**Work instructions**
An exact copy of the entries is required, with every image omitted.

**Data shown**
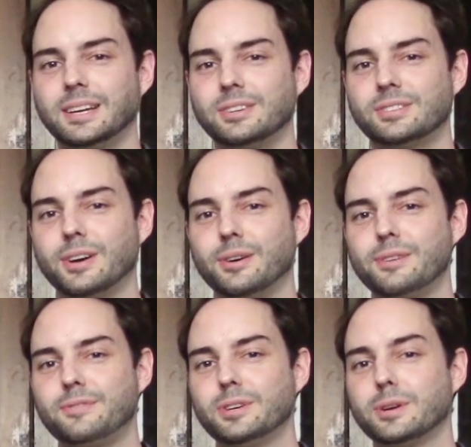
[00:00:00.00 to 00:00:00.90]
So
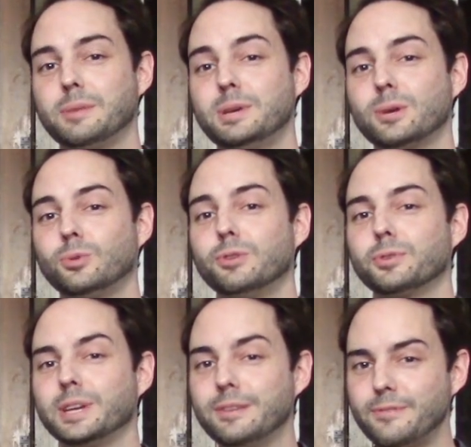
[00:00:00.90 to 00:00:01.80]
if you're a big
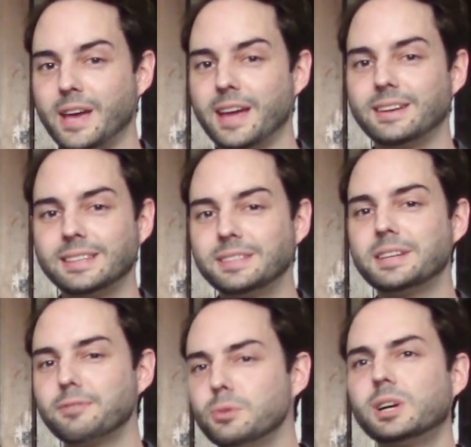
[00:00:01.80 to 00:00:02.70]
Wolverine fan, you
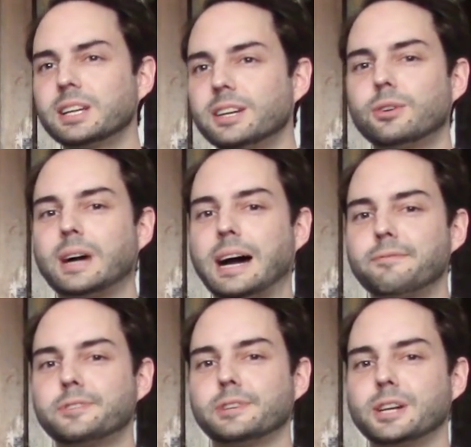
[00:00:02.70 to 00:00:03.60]
definitely want to go
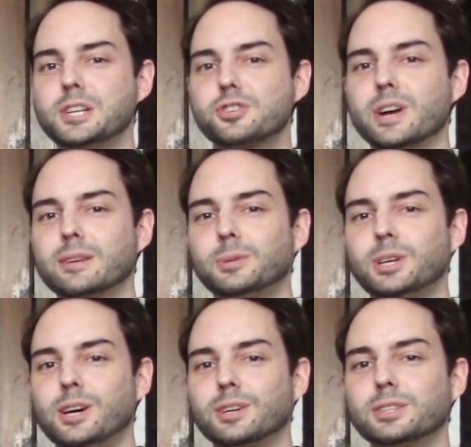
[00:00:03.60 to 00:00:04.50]
after an
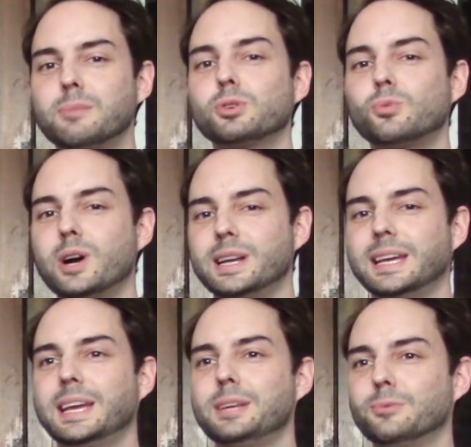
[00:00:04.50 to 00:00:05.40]
Incredible Hulk number
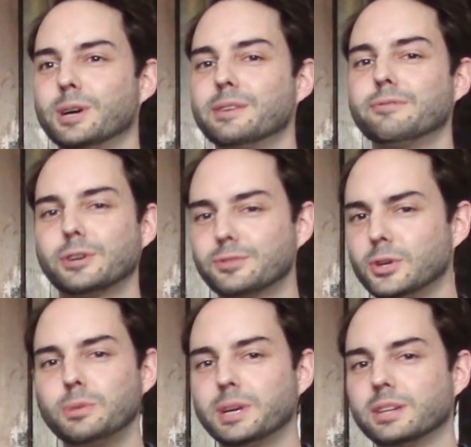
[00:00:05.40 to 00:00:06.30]
181. First
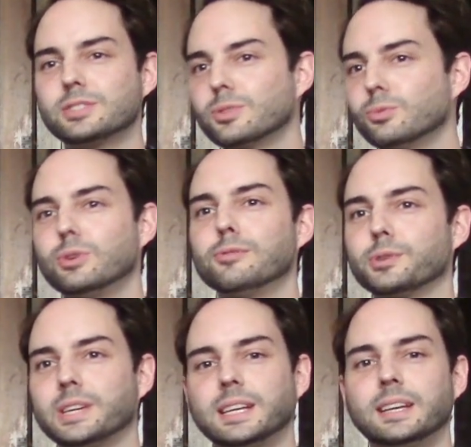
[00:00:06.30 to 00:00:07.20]
full appearance of
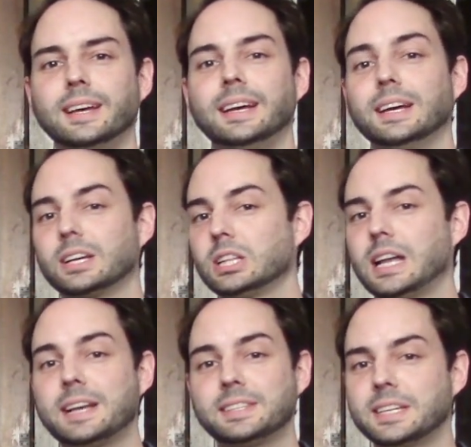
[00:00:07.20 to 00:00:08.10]
Wolverine.
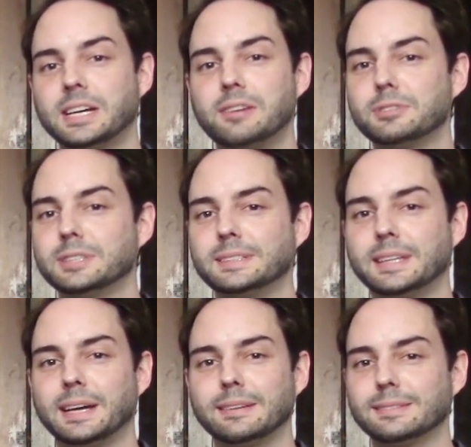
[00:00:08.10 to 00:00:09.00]
Classic cover.
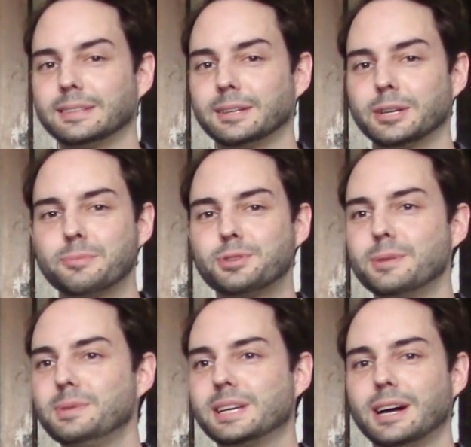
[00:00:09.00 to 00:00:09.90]
Yeah, Herb
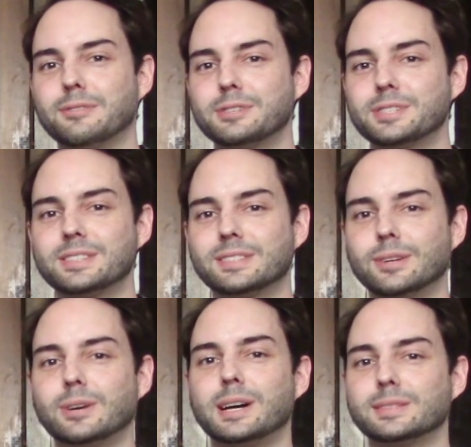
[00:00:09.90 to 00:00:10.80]
Trimpe cover is just
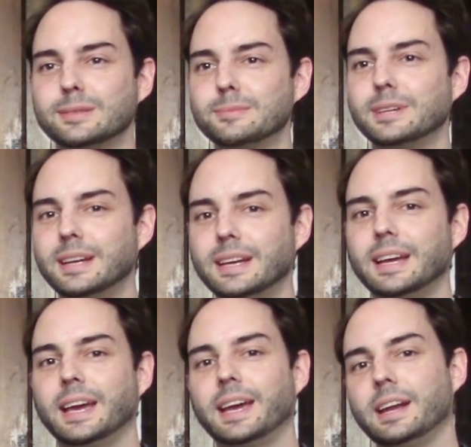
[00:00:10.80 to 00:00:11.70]
so awesome.
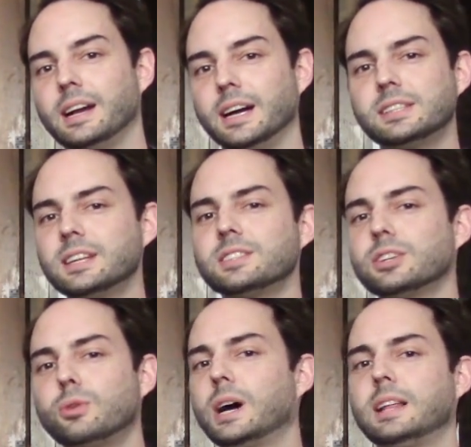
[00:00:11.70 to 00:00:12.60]
And it's done
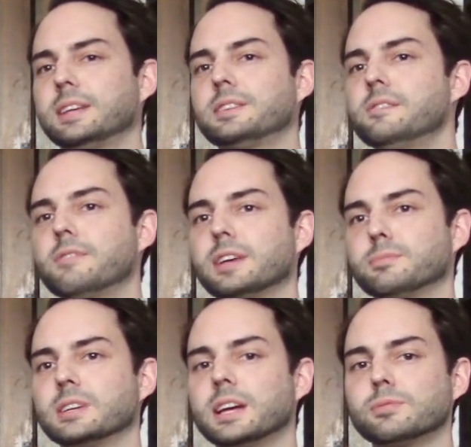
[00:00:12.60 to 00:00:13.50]
so well as an
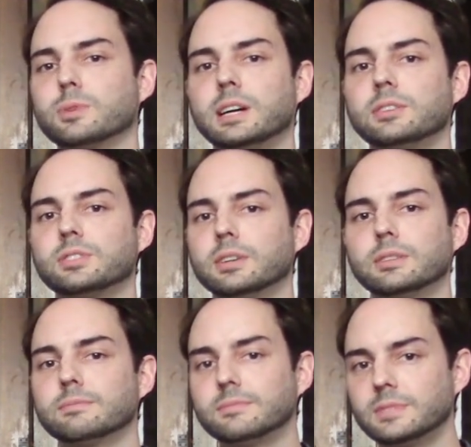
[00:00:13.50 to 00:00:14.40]
investment as well.
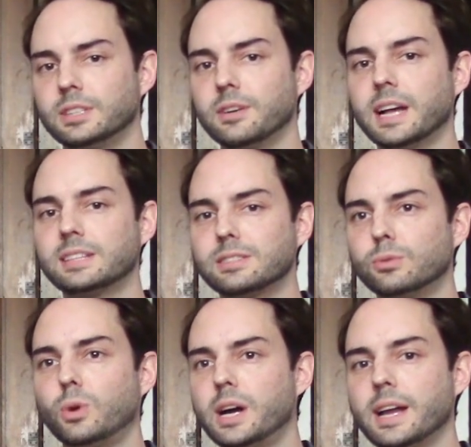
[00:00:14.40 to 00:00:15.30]
So, you know, that's the
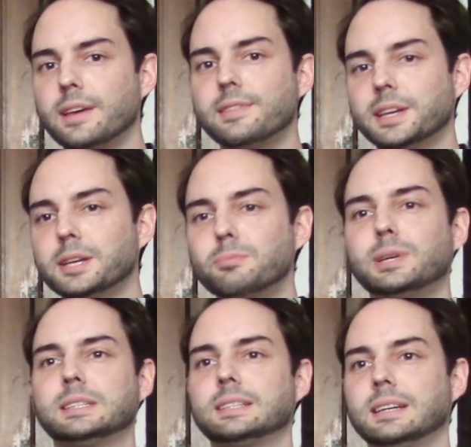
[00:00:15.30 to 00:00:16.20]
one I think.
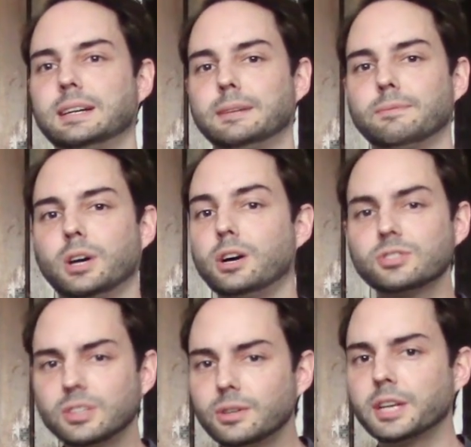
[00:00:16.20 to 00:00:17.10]
But
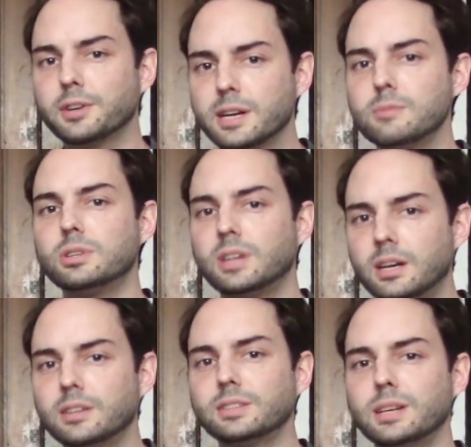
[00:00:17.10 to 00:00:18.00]
also Incredible
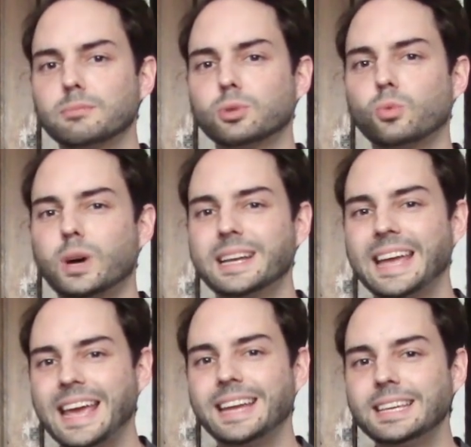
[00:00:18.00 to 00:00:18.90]
Hulk number
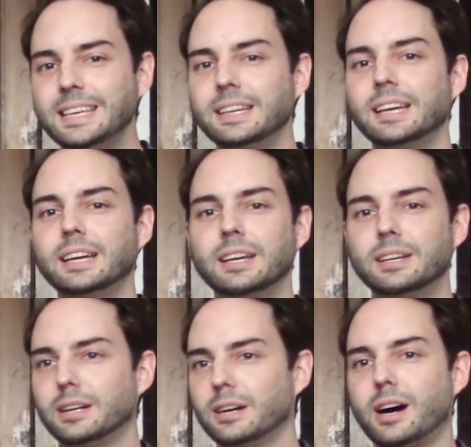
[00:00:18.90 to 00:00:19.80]
180.
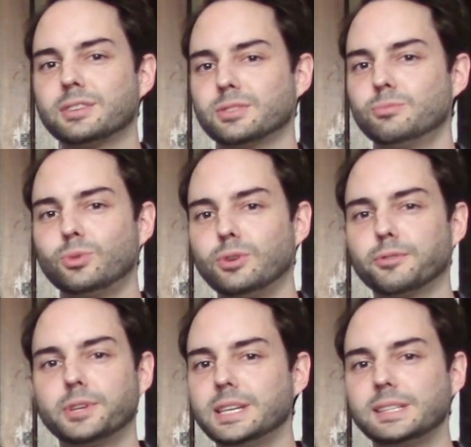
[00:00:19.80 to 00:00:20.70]
Awesome
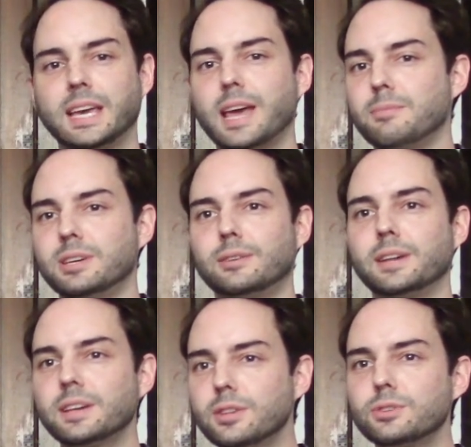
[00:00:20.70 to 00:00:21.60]
Wolverine cameo.
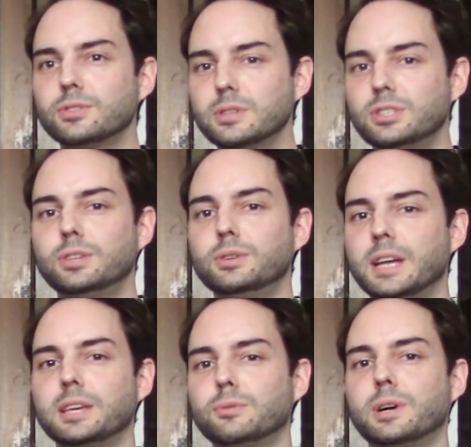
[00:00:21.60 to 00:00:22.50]
I think those are the two
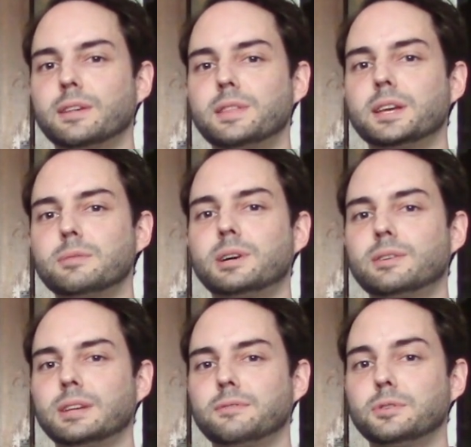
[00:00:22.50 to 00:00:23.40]
that you want to think
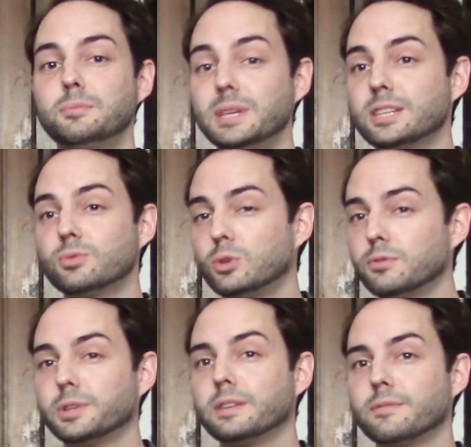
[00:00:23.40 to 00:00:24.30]
about if you're the biggest
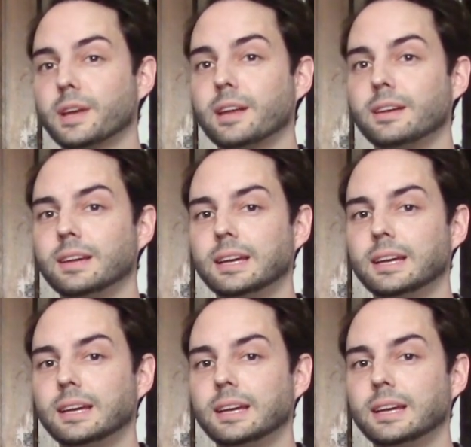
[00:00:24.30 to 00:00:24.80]
Wolverine fan.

**Answer to the exercise**
[00:00:00.00 to 00:00:00.90]
So
[00:00:00.90 to 00:00:01.80]
if you're a big
[00:00:01.80 to 00:00:02.70]
Wolverine fan, you
[00:00:02.70 to 00:00:03.60]
definitely want to go
[00:00:03.60 to 00:00:04.50]
after an
[00:00:04.50 to 00:00:05.40]
Incredible Hulk number
[00:00:05.40 to 00:00:06.30]
181. First
[00:00:06.30 to 00:00:07.20]
full appearance of
[00:00:07.20 to 00:00:08.10]
Wolverine.
[00:00:08.10 to 00:00:09.00]
Classic cover.
[00:00:09.00 to 00:00:09.90]
Yeah, Herb
[00:00:09.90 to 00:00:10.80]
Trimpe cover is just
[00:00:10.80 to 00:00:11.70]
so awesome.
[00:00:11.70 to 00:00:12.60]
And it's done
[00:00:12.60 to 00:00:13.50]
so well as an
[00:00:13.50 to 00:00:14.40]
investment as well.
[00:00:14.40 to 00:00:15.30]
So, you know, that's the
[00:00:15.30 to 00:00:16.20]
one I think.
[00:00:16.20 to 00:00:17.10]
But
[00:00:17.10 to 00:00:18.00]
also Incredible
[00:00:18.00 to 00:00:18.90]
Hulk number
[00:00:18.90 to 00:00:19.80]
180.
[00:00:19.80 to 00:00:20.70]
Awesome
[00:00:20.70 to 00:00:21.60]
Wolverine cameo.
[00:00:21.60 to 00:00:22.50]
I think those are the two
[00:00:22.50 to 00:00:23.40]
that you want to think
[00:00:23.40 to 00:00:24.30]
about if you're the biggest
[00:00:24.30 to 00:00:24.80]
Wolverine fan.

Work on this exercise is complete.